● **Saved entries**
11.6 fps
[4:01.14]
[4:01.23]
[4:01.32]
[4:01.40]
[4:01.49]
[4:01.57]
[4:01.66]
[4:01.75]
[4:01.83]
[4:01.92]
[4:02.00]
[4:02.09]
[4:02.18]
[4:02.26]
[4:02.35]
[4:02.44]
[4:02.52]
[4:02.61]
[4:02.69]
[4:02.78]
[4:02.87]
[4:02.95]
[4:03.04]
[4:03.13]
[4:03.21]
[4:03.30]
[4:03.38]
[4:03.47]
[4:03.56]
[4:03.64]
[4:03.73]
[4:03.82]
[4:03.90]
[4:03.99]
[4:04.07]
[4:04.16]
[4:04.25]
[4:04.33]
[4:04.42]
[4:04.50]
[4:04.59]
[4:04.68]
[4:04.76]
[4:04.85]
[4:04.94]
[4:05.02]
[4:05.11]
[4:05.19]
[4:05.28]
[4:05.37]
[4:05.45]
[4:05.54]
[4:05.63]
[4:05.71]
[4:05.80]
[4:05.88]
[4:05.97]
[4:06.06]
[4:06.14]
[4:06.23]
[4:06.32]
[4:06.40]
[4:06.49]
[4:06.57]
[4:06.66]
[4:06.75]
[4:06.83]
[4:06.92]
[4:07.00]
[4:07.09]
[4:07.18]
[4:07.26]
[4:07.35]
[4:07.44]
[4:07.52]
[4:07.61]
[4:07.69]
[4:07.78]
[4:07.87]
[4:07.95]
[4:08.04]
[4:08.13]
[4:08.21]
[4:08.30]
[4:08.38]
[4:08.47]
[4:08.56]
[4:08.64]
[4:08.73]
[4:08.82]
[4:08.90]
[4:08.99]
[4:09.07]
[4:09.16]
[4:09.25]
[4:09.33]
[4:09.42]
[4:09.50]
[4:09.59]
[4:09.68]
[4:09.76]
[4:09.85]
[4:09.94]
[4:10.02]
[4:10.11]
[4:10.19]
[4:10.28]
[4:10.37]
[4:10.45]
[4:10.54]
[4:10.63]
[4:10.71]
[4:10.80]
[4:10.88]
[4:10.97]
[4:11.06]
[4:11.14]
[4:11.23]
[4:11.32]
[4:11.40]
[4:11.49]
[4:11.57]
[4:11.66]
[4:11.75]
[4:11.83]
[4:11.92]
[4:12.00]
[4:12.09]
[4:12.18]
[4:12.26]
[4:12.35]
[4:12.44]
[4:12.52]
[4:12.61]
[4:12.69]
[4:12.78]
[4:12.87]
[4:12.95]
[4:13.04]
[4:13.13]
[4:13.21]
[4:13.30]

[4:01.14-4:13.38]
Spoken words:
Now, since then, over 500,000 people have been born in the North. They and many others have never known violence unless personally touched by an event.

● **Brief**
After reading the data above, print it all again exactly.

● **Answer to this task**
11.6 fps
[4:01.14]
[4:01.23]
[4:01.32]
[4:01.40]
[4:01.49]
[4:01.57]
[4:01.66]
[4:01.75]
[4:01.83]
[4:01.92]
[4:02.00]
[4:02.09]
[4:02.18]
[4:02.26]
[4:02.35]
[4:02.44]
[4:02.52]
[4:02.61]
[4:02.69]
[4:02.78]
[4:02.87]
[4:02.95]
[4:03.04]
[4:03.13]
[4:03.21]
[4:03.30]
[4:03.38]
[4:03.47]
[4:03.56]
[4:03.64]
[4:03.73]
[4:03.82]
[4:03.90]
[4:03.99]
[4:04.07]
[4:04.16]
[4:04.25]
[4:04.33]
[4:04.42]
[4:04.50]
[4:04.59]
[4:04.68]
[4:04.76]
[4:04.85]
[4:04.94]
[4:05.02]
[4:05.11]
[4:05.19]
[4:05.28]
[4:05.37]
[4:05.45]
[4:05.54]
[4:05.63]
[4:05.71]
[4:05.80]
[4:05.88]
[4:05.97]
[4:06.06]
[4:06.14]
[4:06.23]
[4:06.32]
[4:06.40]
[4:06.49]
[4:06.57]
[4:06.66]
[4:06.75]
[4:06.83]
[4:06.92]
[4:07.00]
[4:07.09]
[4:07.18]
[4:07.26]
[4:07.35]
[4:07.44]
[4:07.52]
[4:07.61]
[4:07.69]
[4:07.78]
[4:07.87]
[4:07.95]
[4:08.04]
[4:08.13]
[4:08.21]
[4:08.30]
[4:08.38]
[4:08.47]
[4:08.56]
[4:08.64]
[4:08.73]
[4:08.82]
[4:08.90]
[4:08.99]
[4:09.07]
[4:09.16]
[4:09.25]
[4:09.33]
[4:09.42]
[4:09.50]
[4:09.59]
[4:09.68]
[4:09.76]
[4:09.85]
[4:09.94]
[4:10.02]
[4:10.11]
[4:10.19]
[4:10.28]
[4:10.37]
[4:10.45]
[4:10.54]
[4:10.63]
[4:10.71]
[4:10.80]
[4:10.88]
[4:10.97]
[4:11.06]
[4:11.14]
[4:11.23]
[4:11.32]
[4:11.40]
[4:11.49]
[4:11.57]
[4:11.66]
[4:11.75]
[4:11.83]
[4:11.92]
[4:12.00]
[4:12.09]
[4:12.18]
[4:12.26]
[4:12.35]
[4:12.44]
[4:12.52]
[4:12.61]
[4:12.69]
[4:12.78]
[4:12.87]
[4:12.95]
[4:13.04]
[4:13.13]
[4:13.21]
[4:13.30]

[4:01.14-4:13.38]
Spoken words:
Now, since then, over 500,000 people have been born in the North. They and many others have never known violence unless personally touched by an event.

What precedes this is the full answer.